Post-traumatic stress in healthcare personnel

Healthcare personnel on the front line of the pandemic are exposed to many of the characteristics that define a situation as potentially harmful. Most of the symptoms and signs of such damage do not appear immediately, but will appear when they can stop, when they can rest. Precisely in the more relaxed moments of de-escalation, these professionals will be able to experience part of what they have experienced, in the form of bodily sensations of uneasiness, thoughts of hopelessness, intrusive images, nightmares.

Whether this is a temporary situation will depend to a large extent on whether these professionals have been able to maintain spaces for self-care and for the emotional management of their experiences.

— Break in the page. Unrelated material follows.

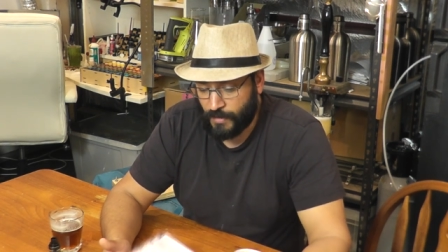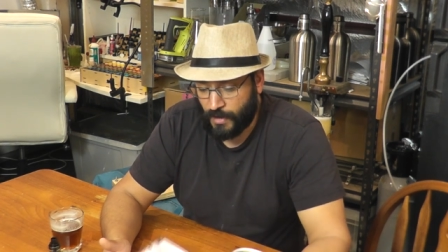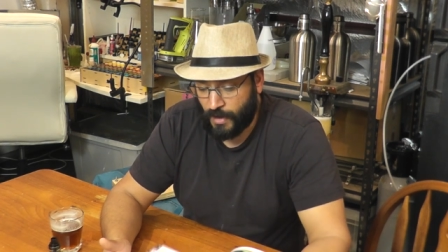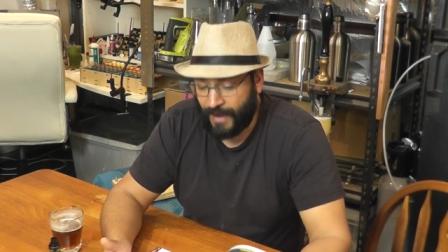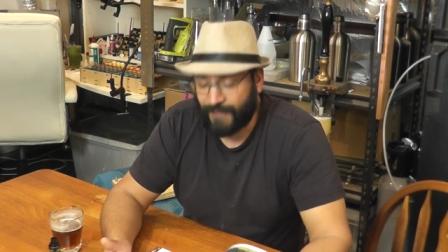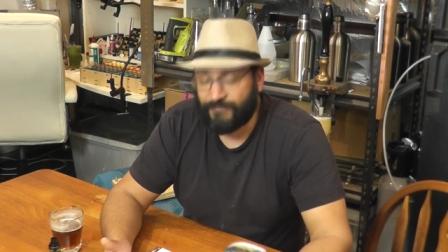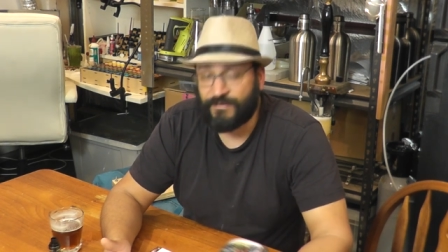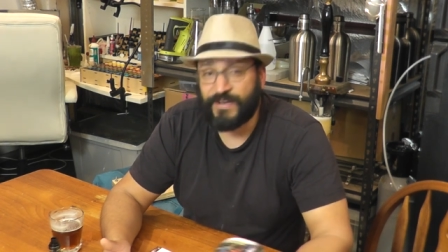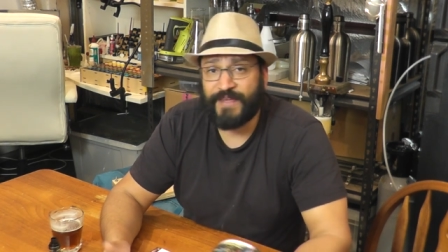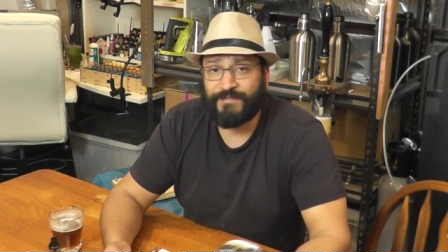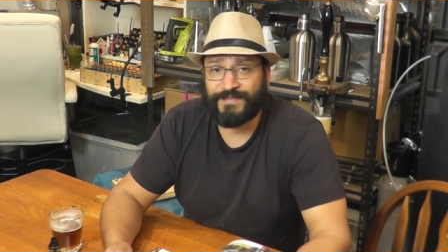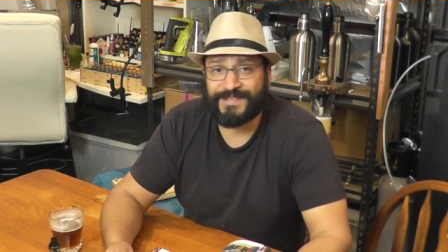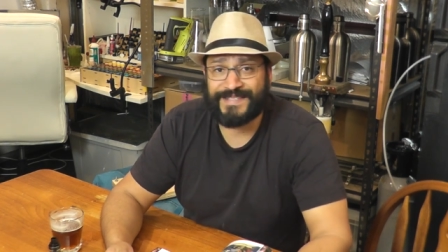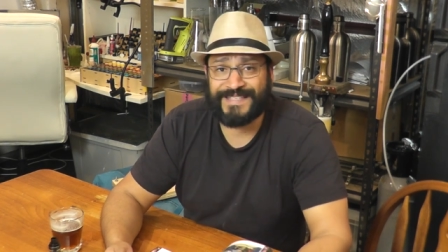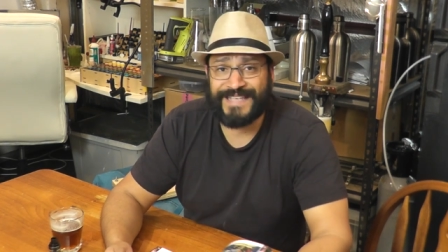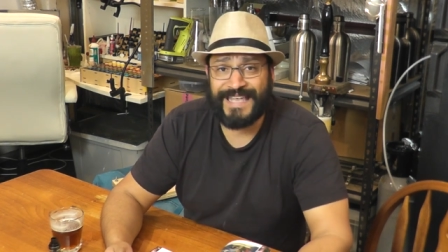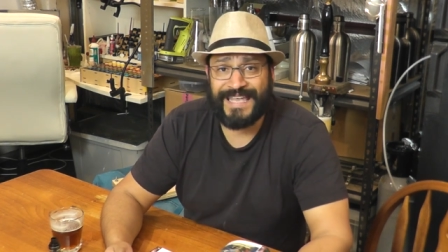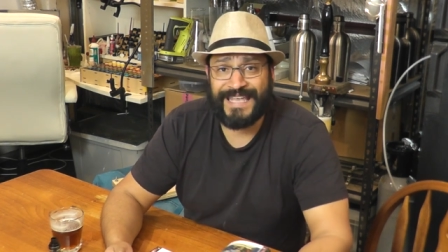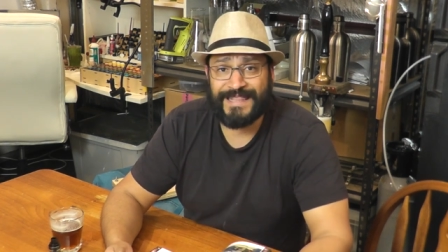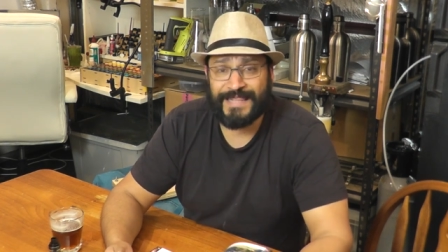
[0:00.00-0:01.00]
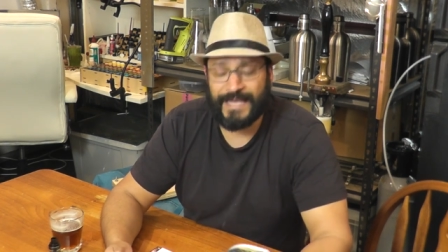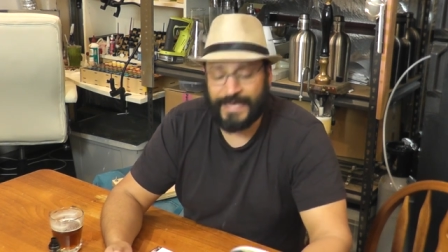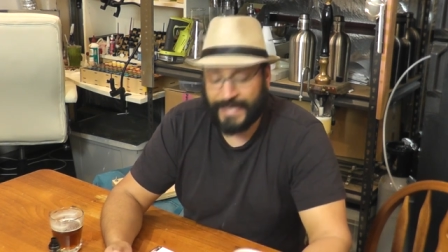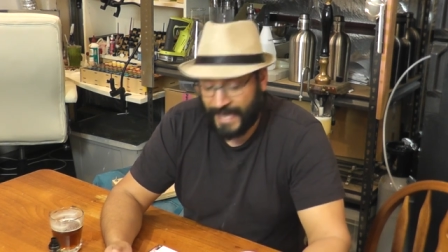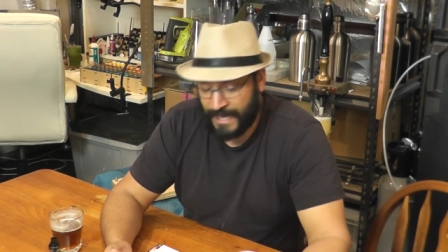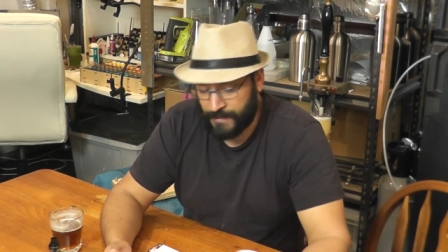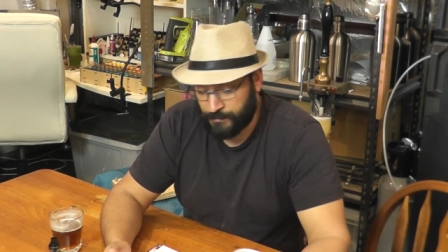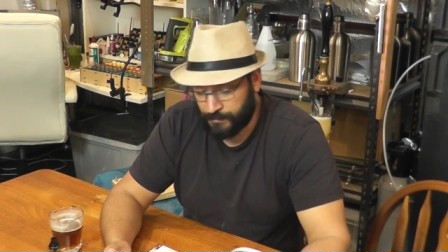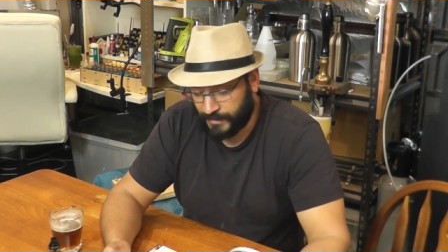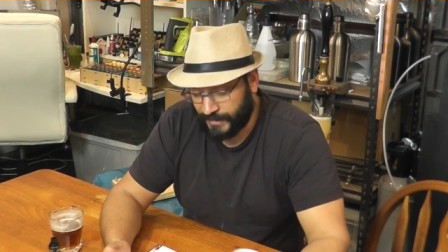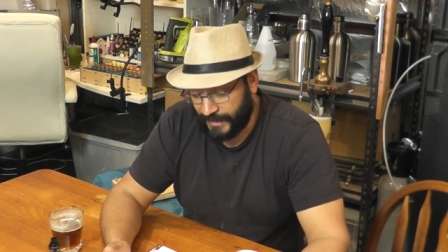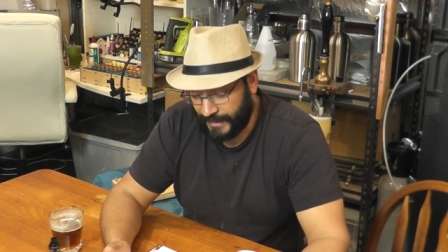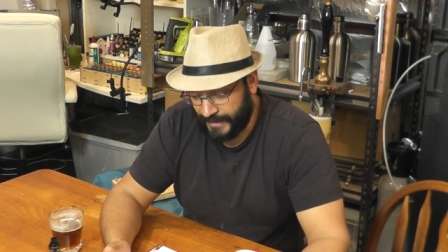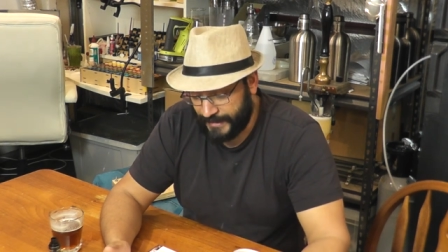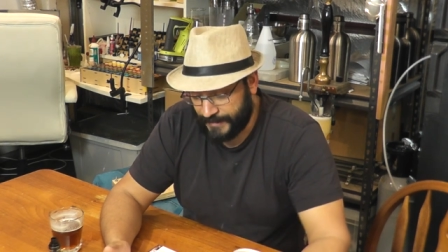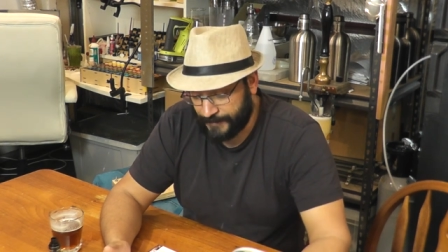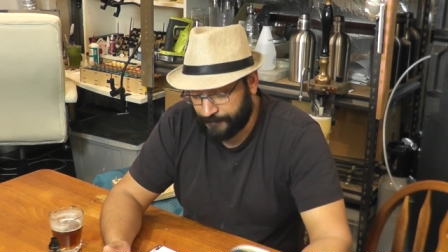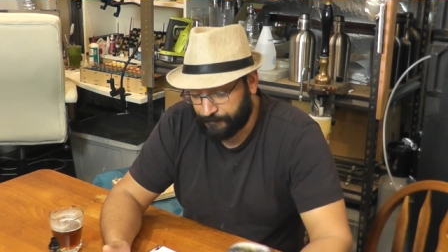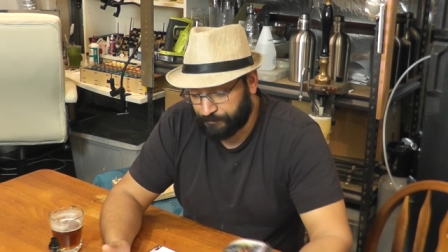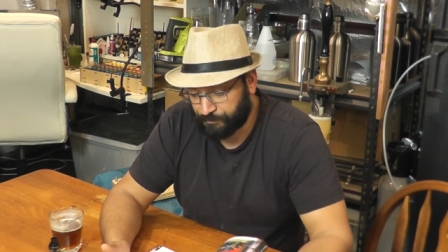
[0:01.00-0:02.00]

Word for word: I've never seen the game played.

What is the most appropriate treatment?

In the case of recurrent presentation of these difficulties, to the point that they represent an impact on family, social or professional life, it will be advisable to initiate a desensitization treatment and processing of traumatic memories. It will be necessary to be able to establish a new narrative that will allow the health professional to explain himself and feel good in his professional performance in the face of the health emergency situation.

The therapeutic procedures of choice for this adaptive difficulty are the following: cognitive therapies, emotional psychoeducation and EMDR therapies. The latter have proven their worth in the treatment and recovery of acute traumatic experiences, called simple trauma, to the point of becoming the treatment of choice recommended by the APA (American Psychological Association) for the treatment of post-traumatic stress disorder (PTSD).

Although hospitals have specific resources available, these are often saturated and usually propose group interventions due to the high demand, so that they are losing effectiveness and potential for preventing the onset of complications. In the case of experiencing the symptoms described above, it is important to immediately consult a psychological professional with training in PTSD or emergency and disaster treatment techniques.